Some secrets remain valuable for many years. Even if an adversary can’t crack the encryption that protects our secrets at the moment, it could still be beneficial to capture encrypted data and hold onto it, in the hopes that a quantum computer will break the encryption down the road. This idea is sometimes expressed as “harvest now, decrypt later” — and it’s one of the reasons computers need to start encrypting data with post-quantum techniques as soon as possible.

NIST kicked off the Post-Quantum Cryptography project in 2016 and late that year formally asked the world’s cryptography experts to submit algorithms that would prove intractable to both classical and quantum computers. By the deadline about a year later, experts from dozens of countries had submitted 69 candidate algorithms that cleared the bar NIST had set.

NIST then released the 69 candidate algorithms for experts to analyze and crack if they could. This process was open and transparent. Over the next several years many of the world’s best cryptographers participated in multiple rounds of evaluation, which reduced the number of candidates.

NIST has encouraged the world’s cryptographers to look at how the candidate algorithms work not only in big computers and smartphones, but also in devices that have limited processor power. Smart cards, tiny devices such as smart kitchen appliances for use in the Internet of Things, and individual microchips all need quantum-resistant algorithms too.

NIST has extensive experience developing encryption algorithms. NIST has fostered the development of cryptographic techniques and technology for 50 years through an open process that brings together industry, government and academia to develop workable approaches to cryptographic protection that enable practical security.

NIST develops guidance by involving the public to work with NIST’s own accomplished experts. All development steps happen in the public eye, generally with numerous opportunities for interested parties to comment on the proceedings.

Part of the agency’s mission is to develop standards that will prove broadly useful to everyone, not just a particular company or group. When the post-quantum encryption standards are complete, they will be adopted by federal agencies and released for free public use.
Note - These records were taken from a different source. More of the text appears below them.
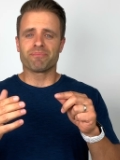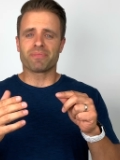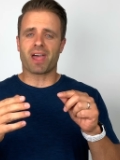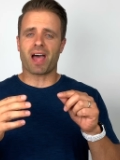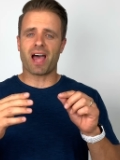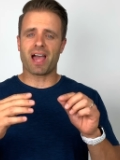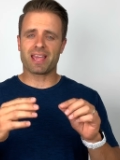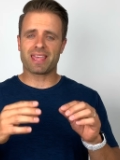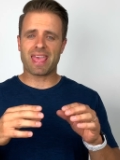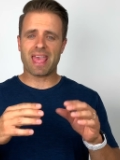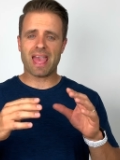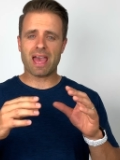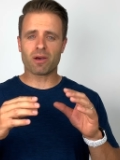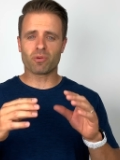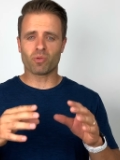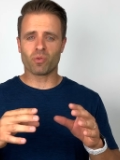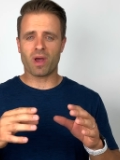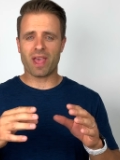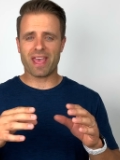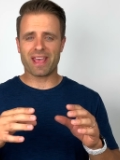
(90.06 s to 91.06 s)
I can't
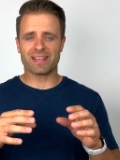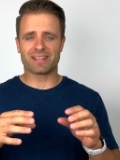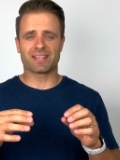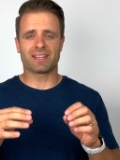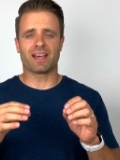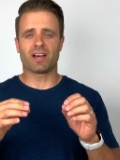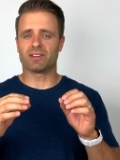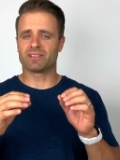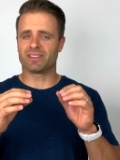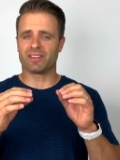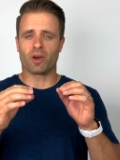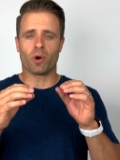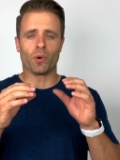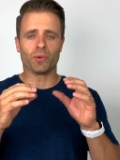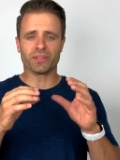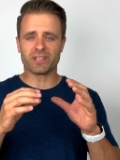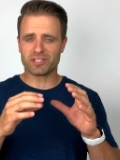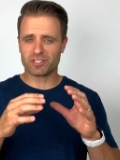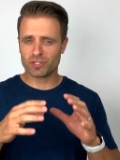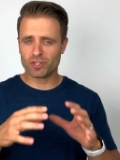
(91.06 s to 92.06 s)
wait
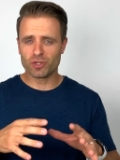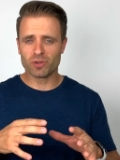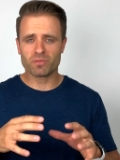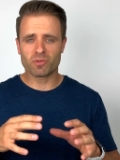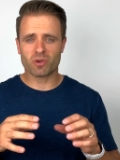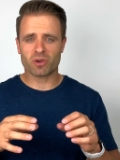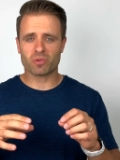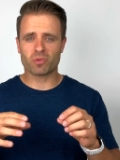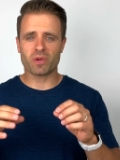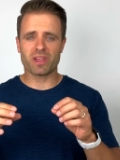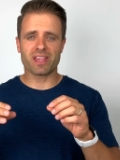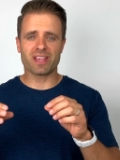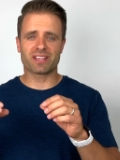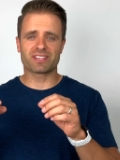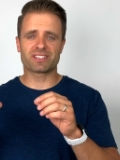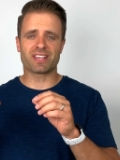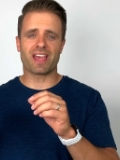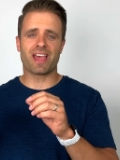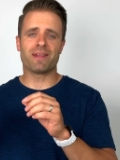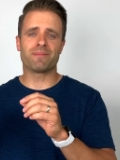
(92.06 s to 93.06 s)
only two more weeks
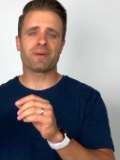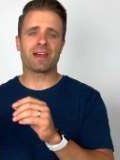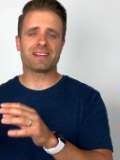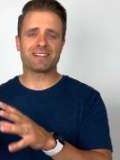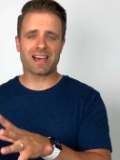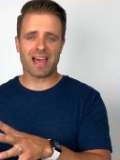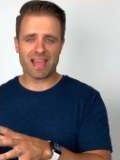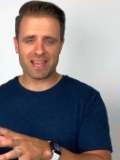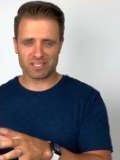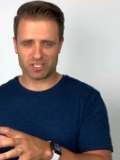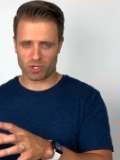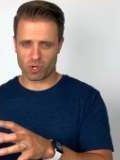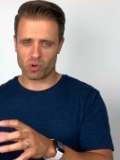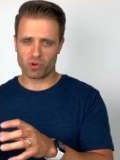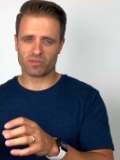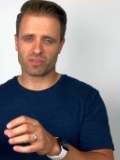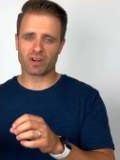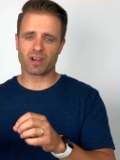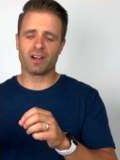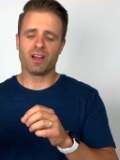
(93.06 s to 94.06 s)
and my diet's
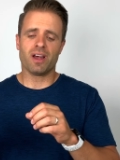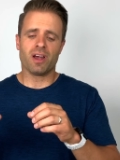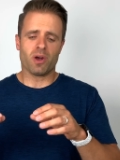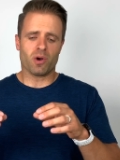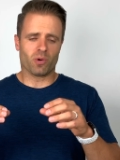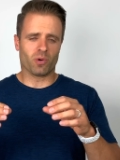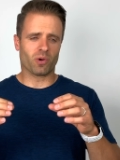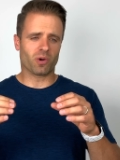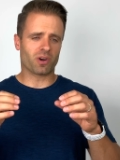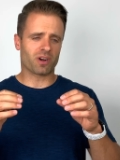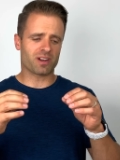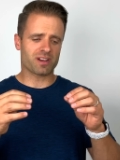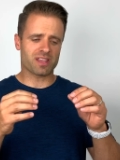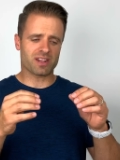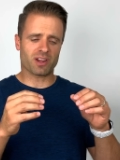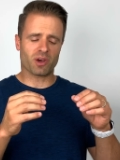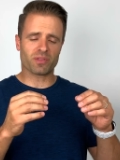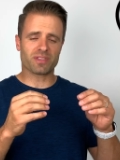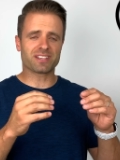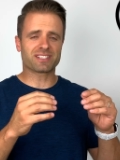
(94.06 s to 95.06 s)
over, or, you
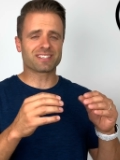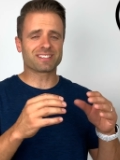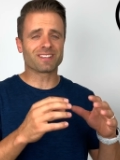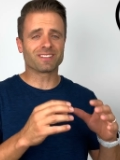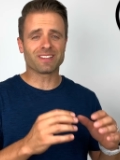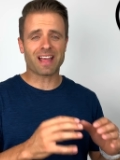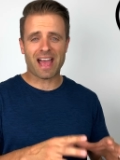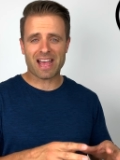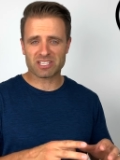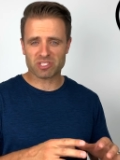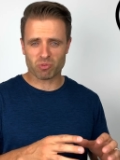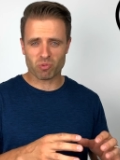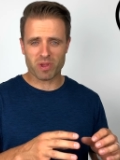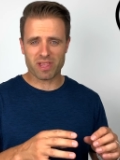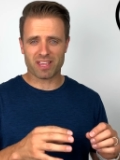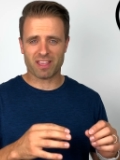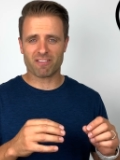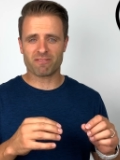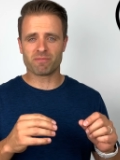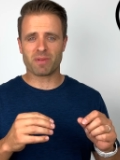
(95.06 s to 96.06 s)
know, this is the last
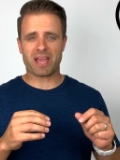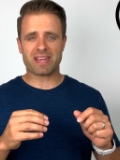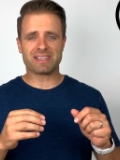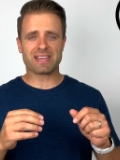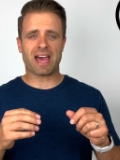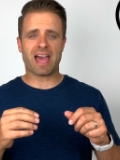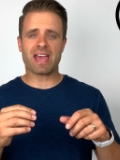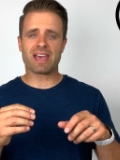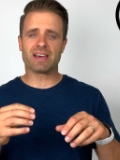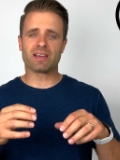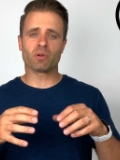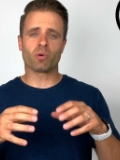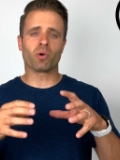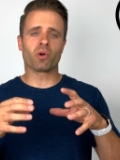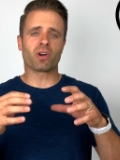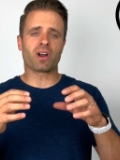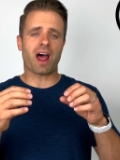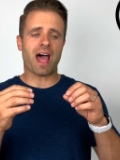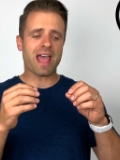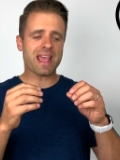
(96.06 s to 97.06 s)
week of my diet,
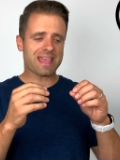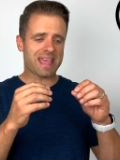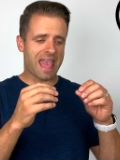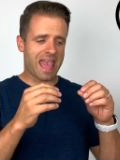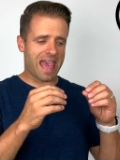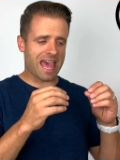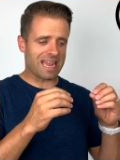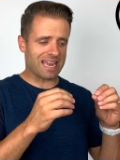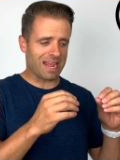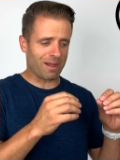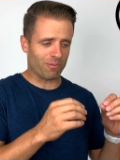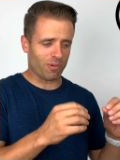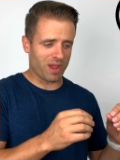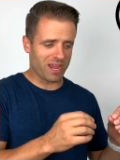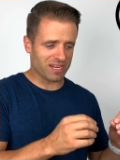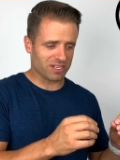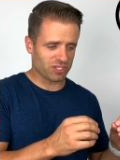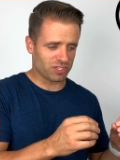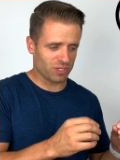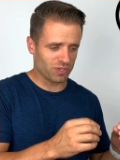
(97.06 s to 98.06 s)
or I can't
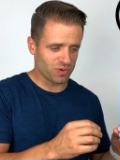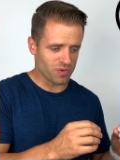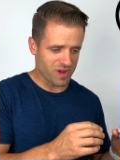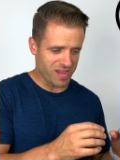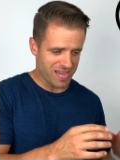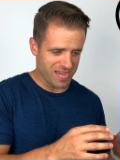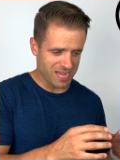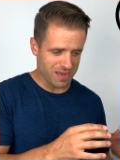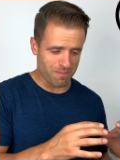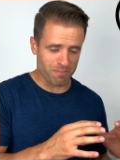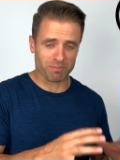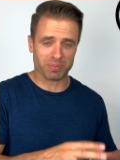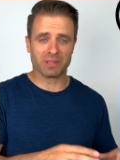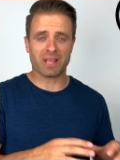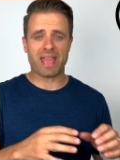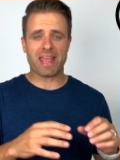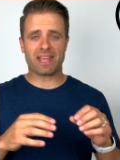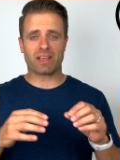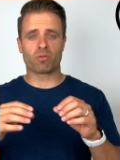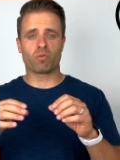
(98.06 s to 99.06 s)
wait to eat
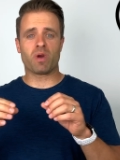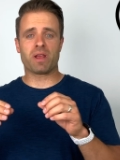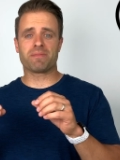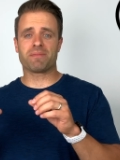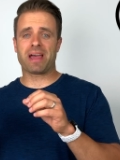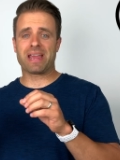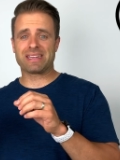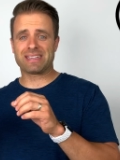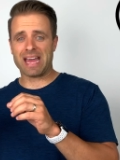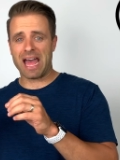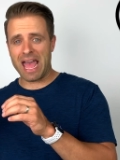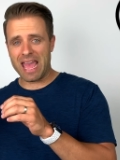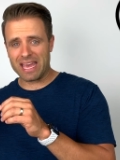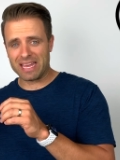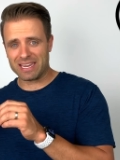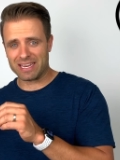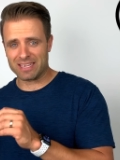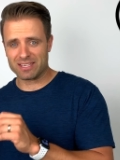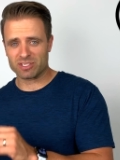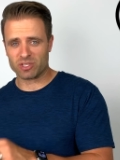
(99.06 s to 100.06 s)
blank when my
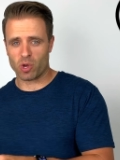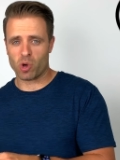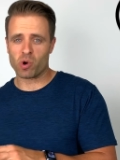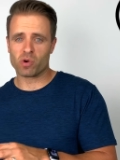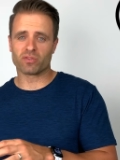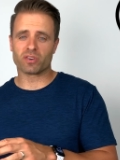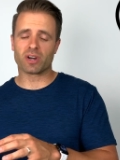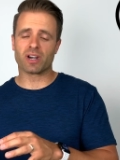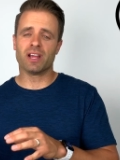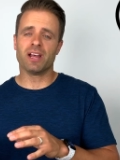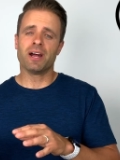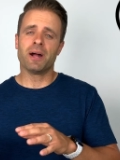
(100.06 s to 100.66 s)
diet is over.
Technology managers can inventory their systems for applications that use encryption, which will need to be replaced before cryptographically relevant quantum computers appear. They can also alert their tech departments and vendors about the upcoming change.

To learn more about migrating to post-quantum cryptography, and to get involved in developing guidance, see NIST’s National Cybersecurity Center of Excellence project page.
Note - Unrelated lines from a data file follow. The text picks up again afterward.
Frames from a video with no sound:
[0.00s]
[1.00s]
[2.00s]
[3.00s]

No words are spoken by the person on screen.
Though their names sound the same, they are very different. Post-quantum cryptography is a defense against potential cyberattacks from quantum computers. PQC algorithms are based on mathematical techniques that can be very old, such as elliptic curves, which trace their history back to ancient Greek times.

Quantum cryptography, on the other hand, is based fundamentally on quantum physics, which originated in the 20th century. Quantum cryptography uses the counterintuitive properties of quantum mechanics to create new forms of secure encryption. Like PQC, it is also expected to be resistant to attacks from quantum computers, but in a different way.